=== Begin Enclosure ===
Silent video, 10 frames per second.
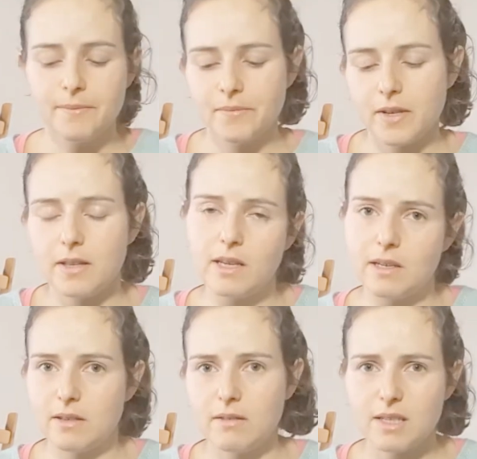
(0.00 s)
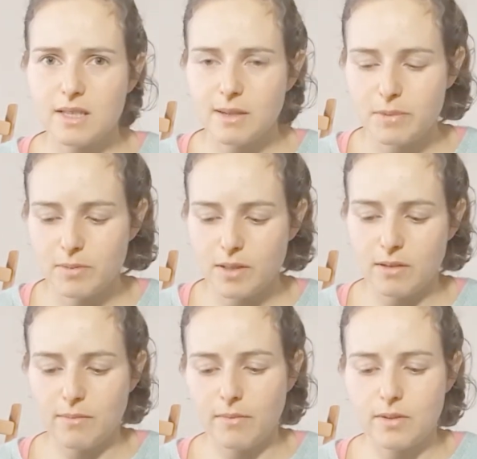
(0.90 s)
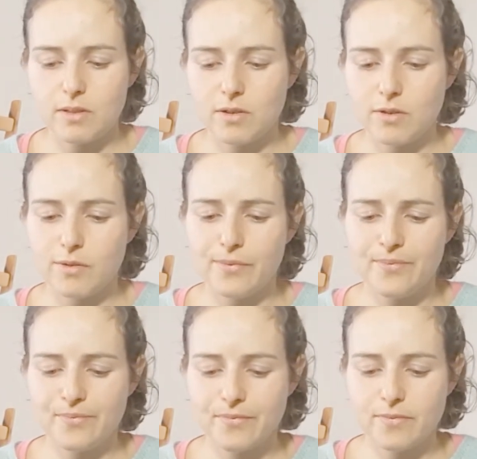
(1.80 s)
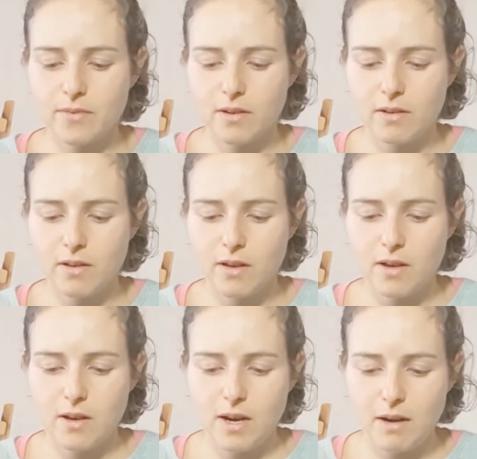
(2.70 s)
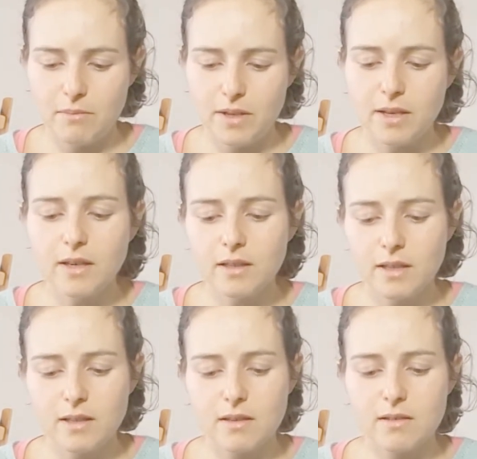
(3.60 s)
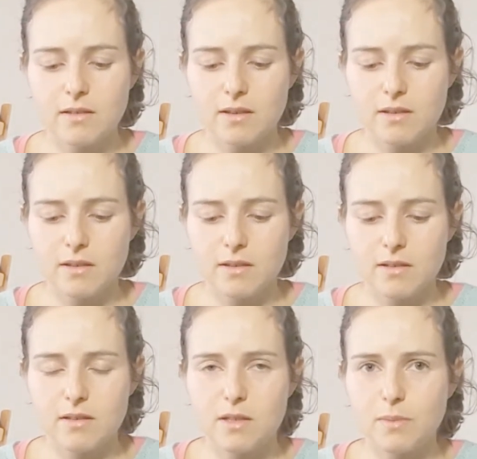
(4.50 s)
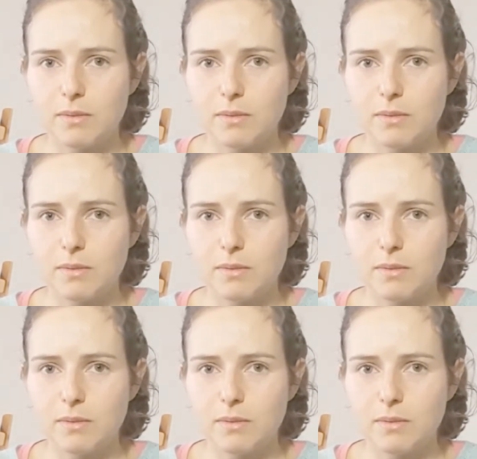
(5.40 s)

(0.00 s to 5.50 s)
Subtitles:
and then he sleeps with him. So I'm thinking that there's probably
=== End Enclosure ===
TASK REQUIREMENTS >>
Wherever an image appears in the data, omit it and repeat everything else exactly.

COMPLETED TASK >>
Silent video, 10 frames per second.
(0.00 s)
(0.90 s)
(1.80 s)
(2.70 s)
(3.60 s)
(4.50 s)
(5.40 s)

(0.00 s to 5.50 s)
Subtitles:
and then he sleeps with him. So I'm thinking that there's probably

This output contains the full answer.